Se lo dedico a mi hijo Martin
Millesgården
No había vuelto a Estocolmo desde hacía casi veinte años.
Caí en la cuenta durante mi visita al Millesgården a fines de abril, cuando viaje a esta ciudad que me guarda amistades y recuerdos importantes. He ido de consorte acompañante (ventajas de la jubilación) y hemos aprovechado para celebrar allí el cumpleaños de uno de nuestros hijos.
Es así como, en una tarde fresca, ventosa y de cielo radiante, hemos paseado de nuevo por los jardines de la casa museo de Carl Milles (1875-1955), mientras yo calculaba los años transcurridos y recordaba que, por ese mismo parque, frente al ancho brazo de mar atravesado por el puente de Lidingö, correteaba yo detrás de mis dos hijos pequeños para evitar que se encaramasen a las balaustradas o se cayesen a los estanques. De eso hace casi veinte años. Y ahora volvía a Estocolmo para celebrar el cumpleaños de uno de los dos.
El tiempo ha pasado y los hijos nos traen otras satisfacciones, pero ya no la de llevarles de la mano, ni la de ir detrás de ellos por los jardines del Millesgåarden. En adelante, mientras las piernas lo permitan corretearemos de la mano de los nietos.
Un escultor gótico y expresionista en el siglo XX
Los pintores más representativos del inicio del expresionismo en las primeras décadas del siglo XX fueron alemanes y representaron en sus lienzos el drama de los colores y las formas.
No es casualidad que, siglos antes, la dramática policromía gótica, tallada en madera, dominase el arte de Alemania entre los siglos XIV y XVI.
Tampoco me parece una mera coincidencia que el escultor sueco más potente de la primera mitad del siglo XX, discípulo de Rodin, elogiado por su maestro, pero de expresividad propia e independiente, tuviese en su casa y taller de Lidingö una colección de tallas policromadas alemanas de época gótica.

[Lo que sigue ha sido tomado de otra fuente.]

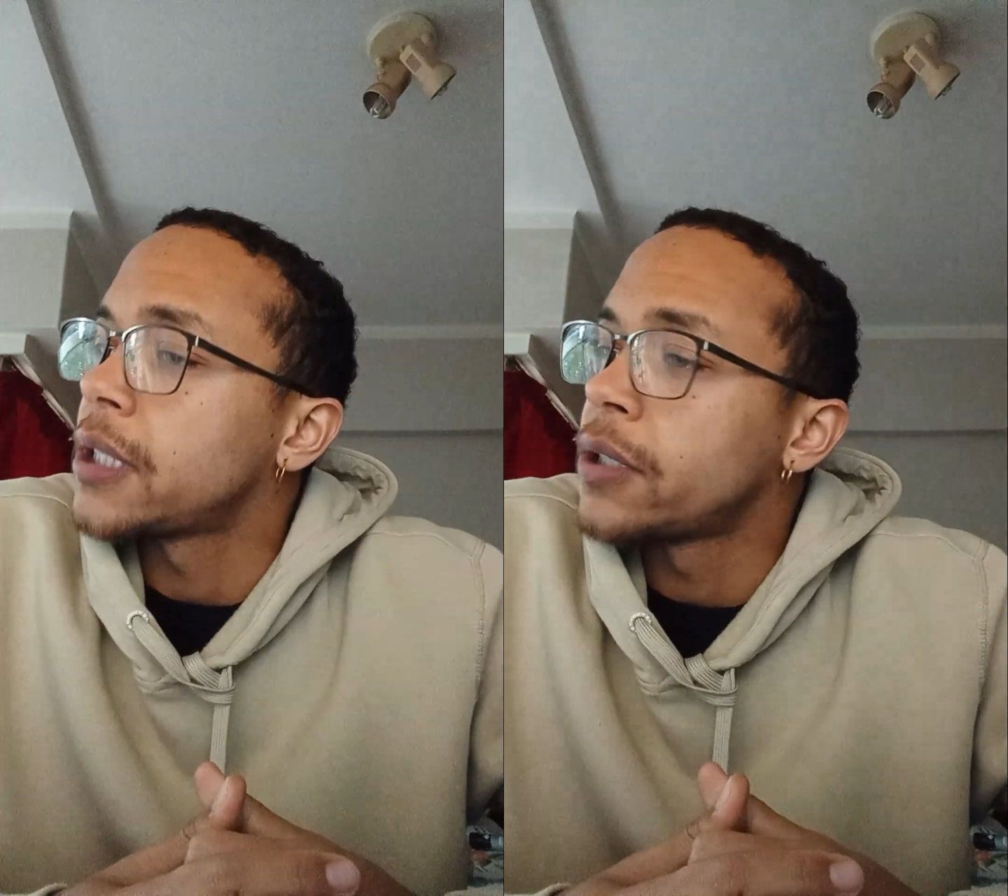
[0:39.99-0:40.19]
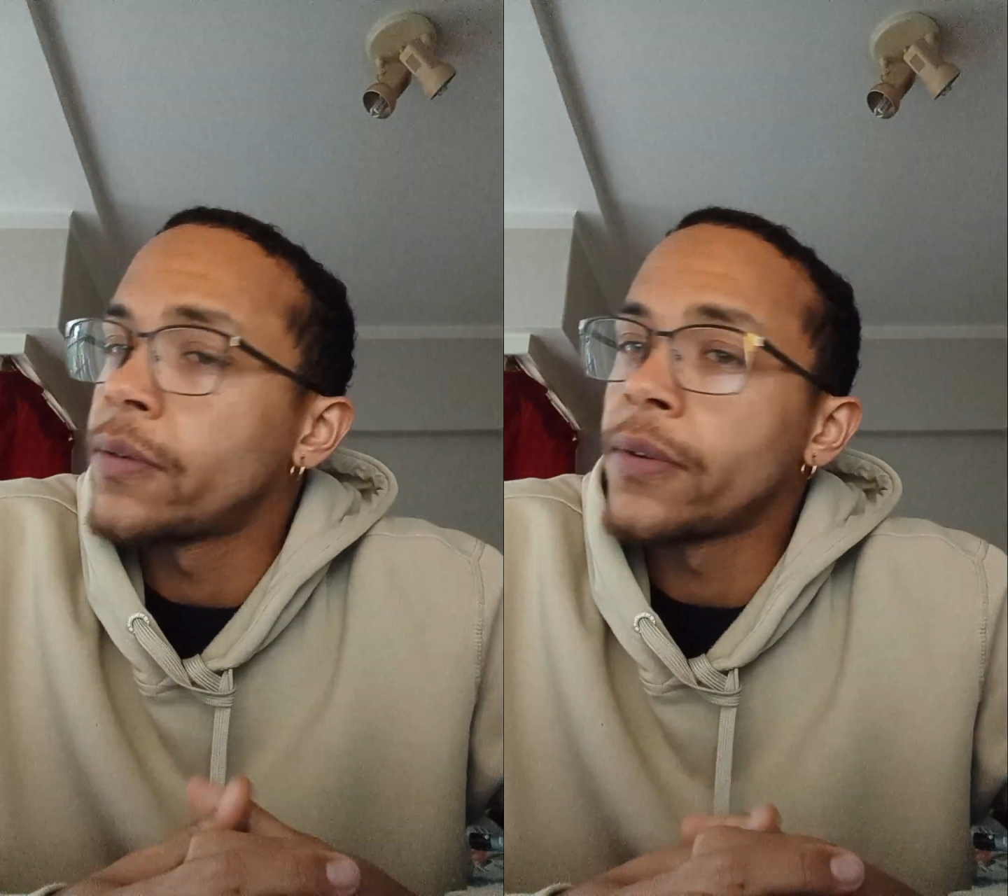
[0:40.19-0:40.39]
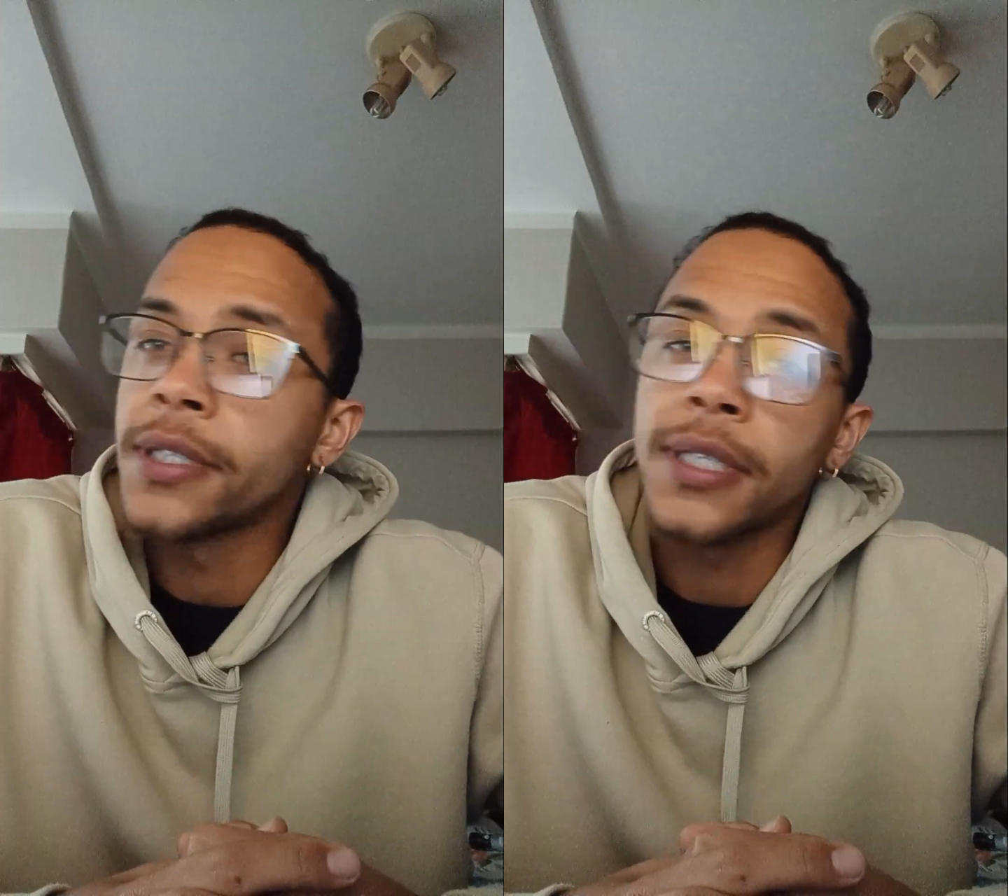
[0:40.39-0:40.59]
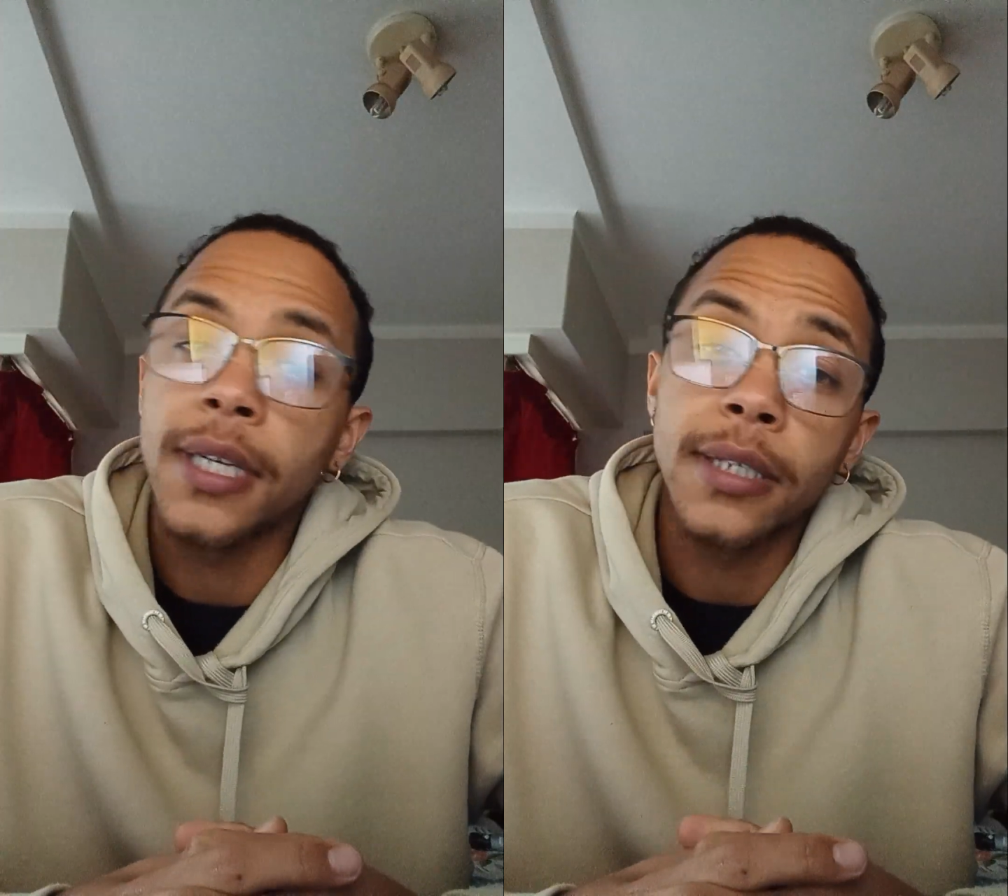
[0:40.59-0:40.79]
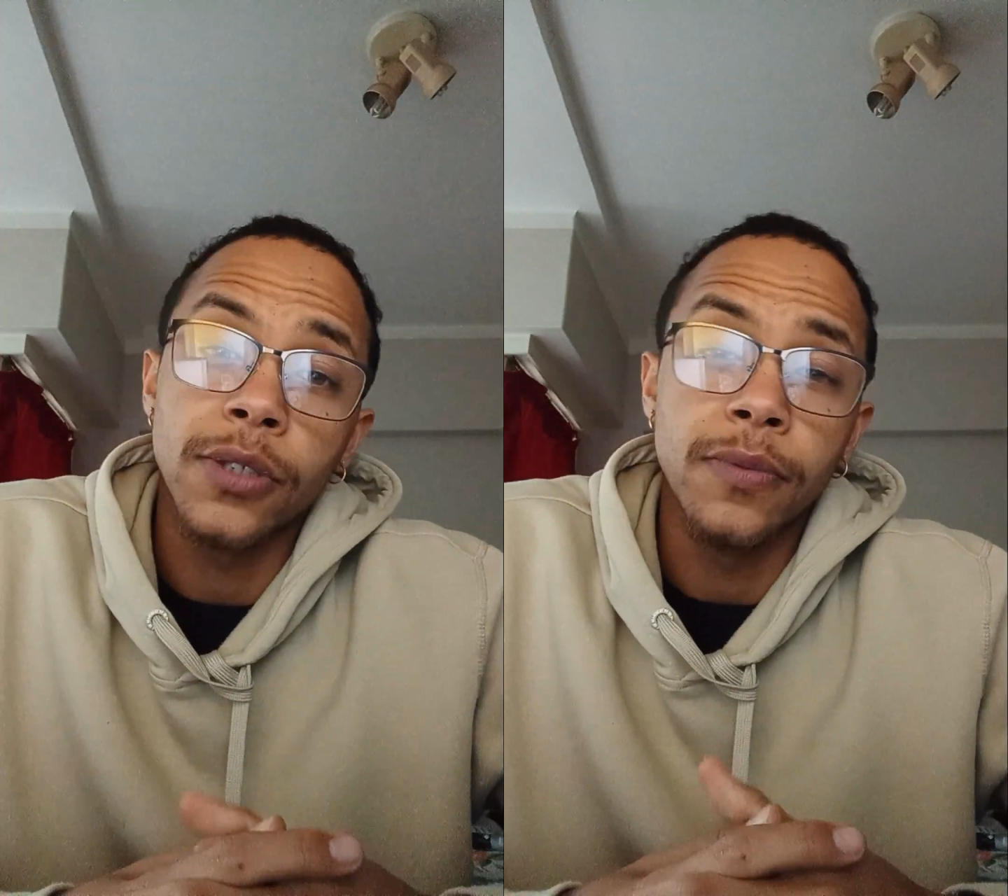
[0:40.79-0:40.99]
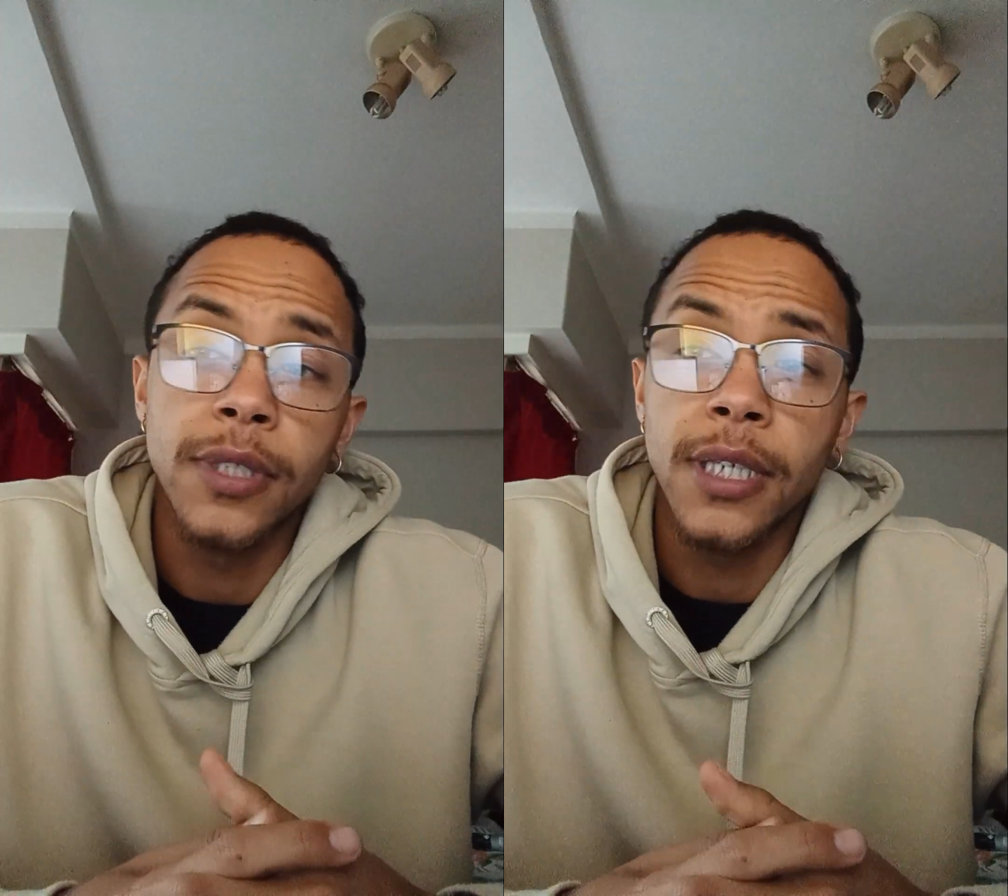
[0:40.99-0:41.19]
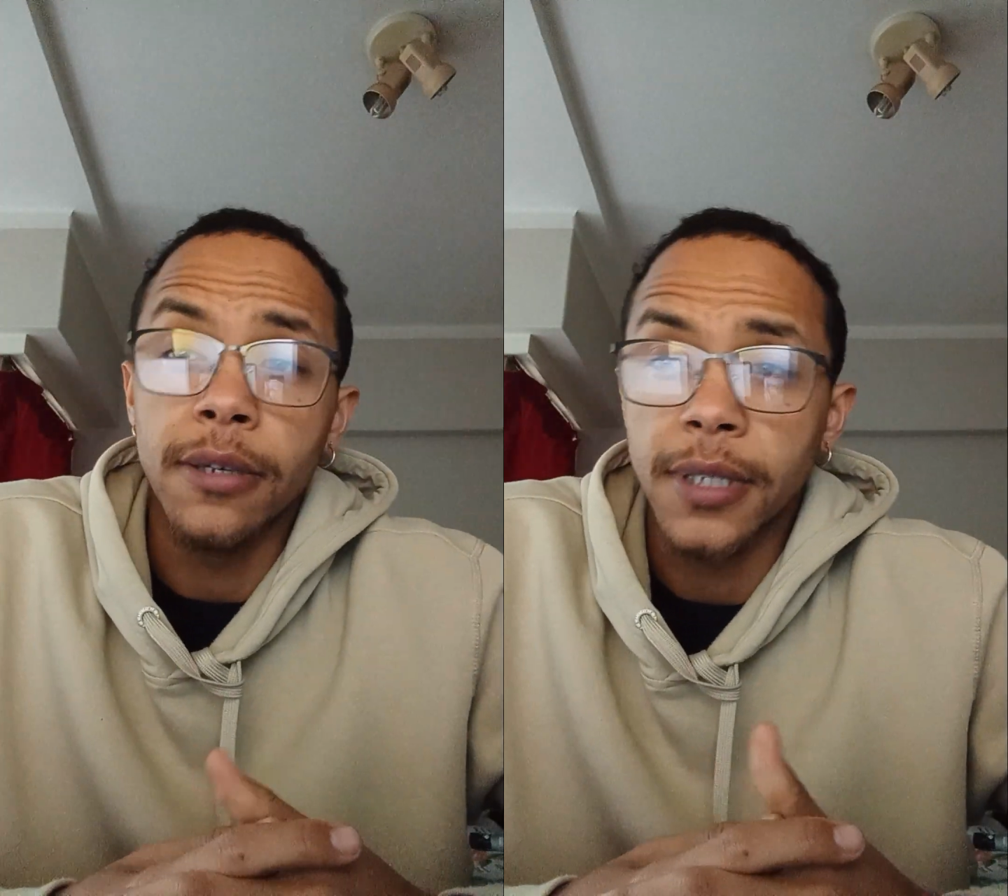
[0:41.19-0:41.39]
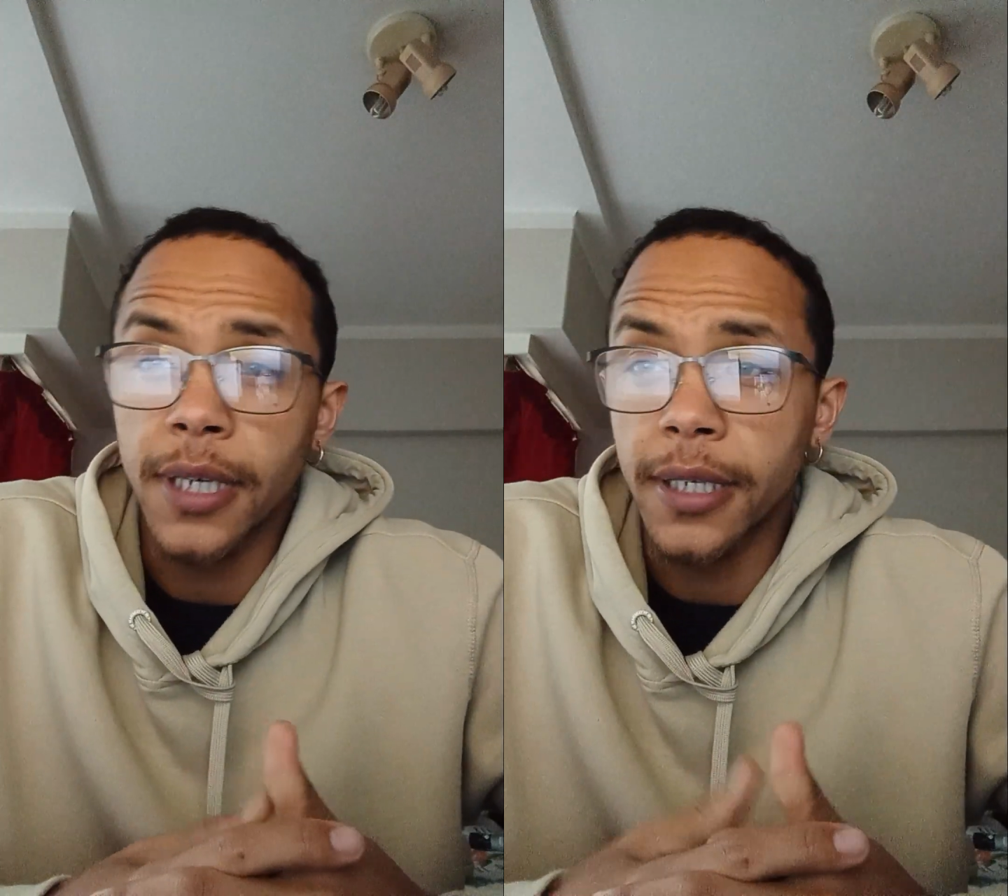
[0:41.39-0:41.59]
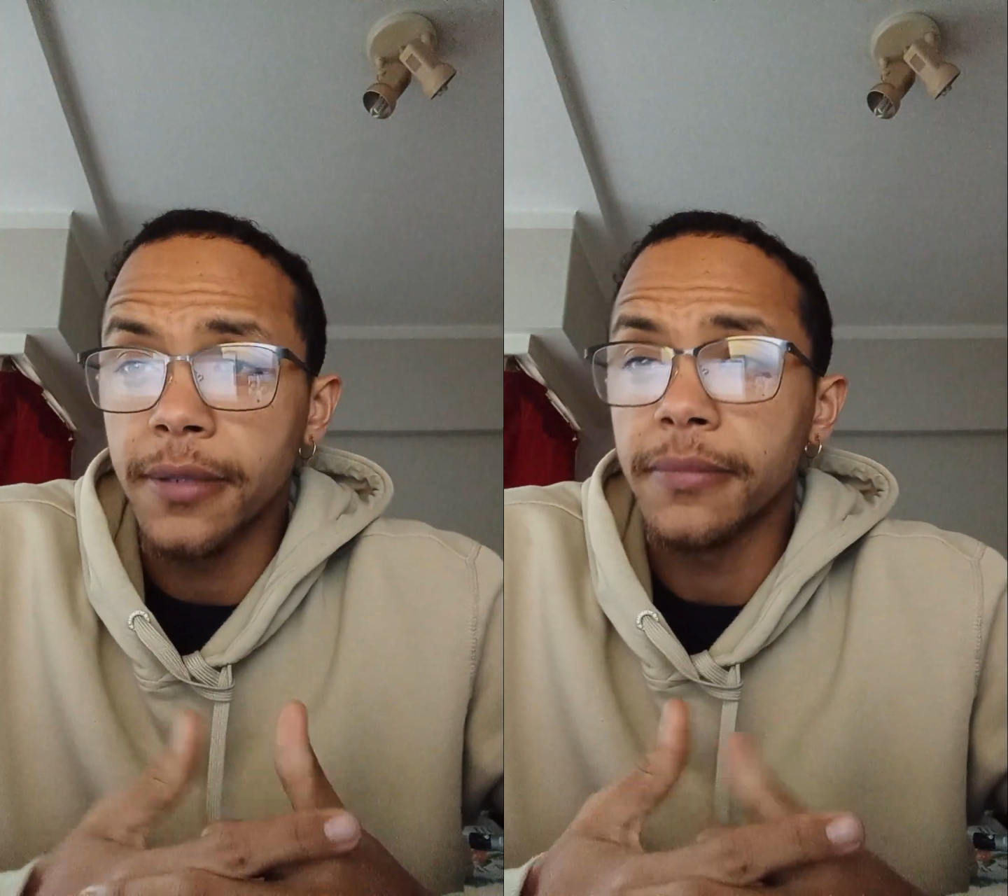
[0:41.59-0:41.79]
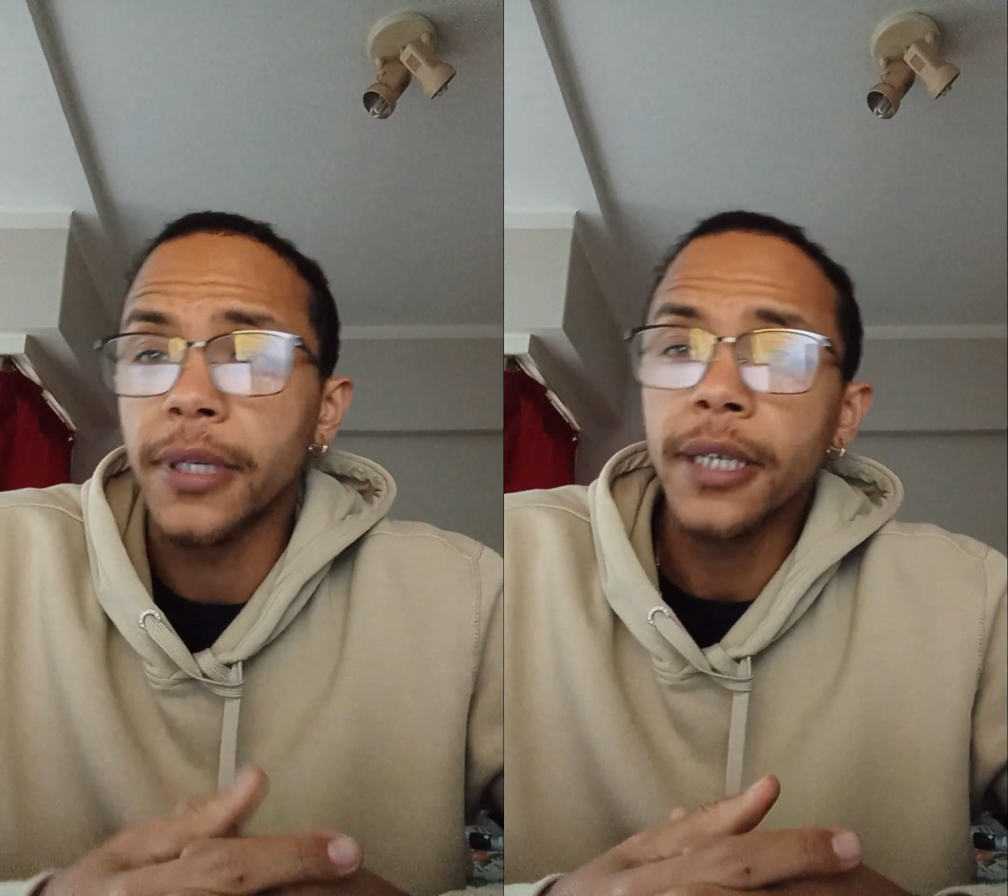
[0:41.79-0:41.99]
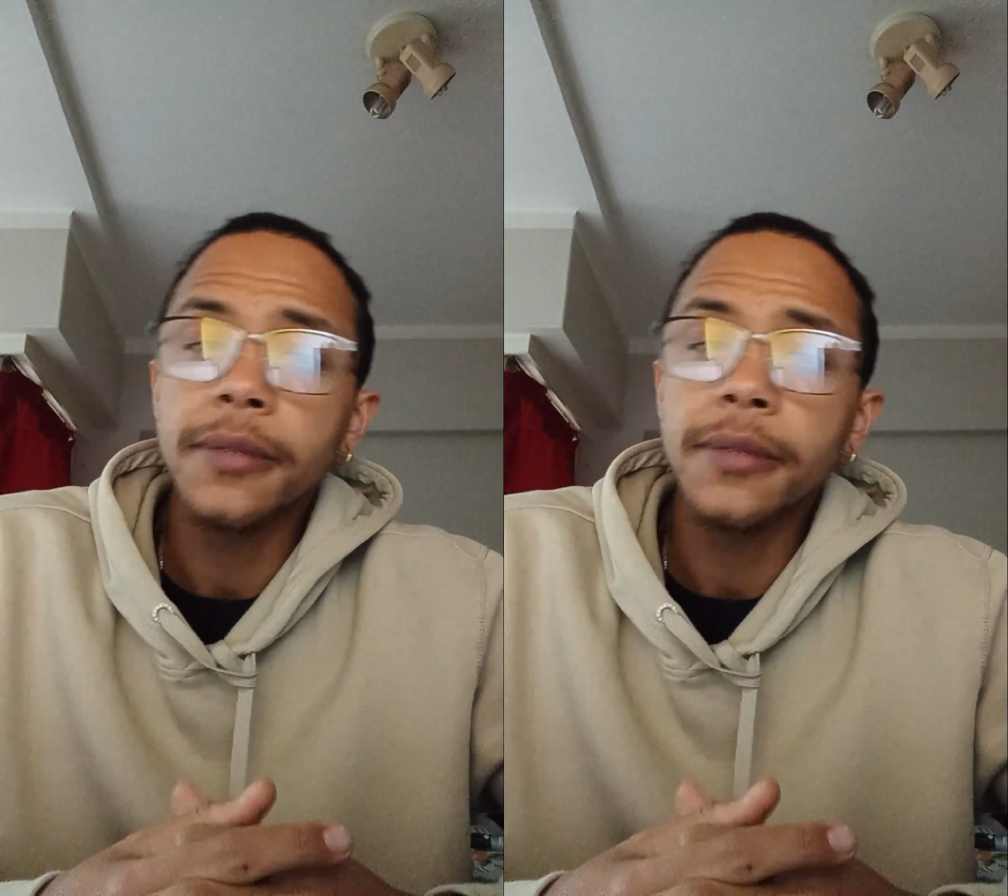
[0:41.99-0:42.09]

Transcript: and all the structures we see outside, right?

Pienso que no abuso de los paralelismos, cuando constato que los rostros y la actitud de esas tallas parecen reflejarse en los rostros y la presencia de las obras del expresionismo de Carl Milles, desacralizado, pero no por ello menos legendario y mitológico.
Mirad si no este rostro de Poseidón o de Orfeo y, junto a ellos, los rostros de los apóstoles o de esa dama de tocado medieval.
Así como algunas de sus cabezas de mujer y las tallas de San Juan Evangelista y de Santa Dorotea.
O los personajes femeninos del grupo de la Virgen con el niño de la colección de Carl Milles
donde María ostenta un profético rictus amargo.
Para el niño Jesús, de mirada estrábica y cráneo tabes, no he encontrado parangón. Quizás porque la visión de la infancia en Milles era exultante y lejos de las tristezas de las tallas góticas de su colección.
En realidad Carl Milles prefirió para sus jardines unos gráciles ángeles músicos.
Incluso cuando la mano de Dios entra en escena no es para juzgar o aplastar al hombre bajo su culpa, expulsándolo del paraíso, sino para impulsarlo y dotarlo de un excelso equilibrio.
Esas obras se yerguen, muy apropiadamente, frente al agua y la luz del mar archipelágico de Estocolmo.
Si algún día visitáis Millesgården, tras abriros el apetito paseando por su parque, no olvidéis entrar en la cantina de esta casa-museo. Allí, muy apropiado también, caed en la tentación de su sopa de pescado. No os arrepentiréis.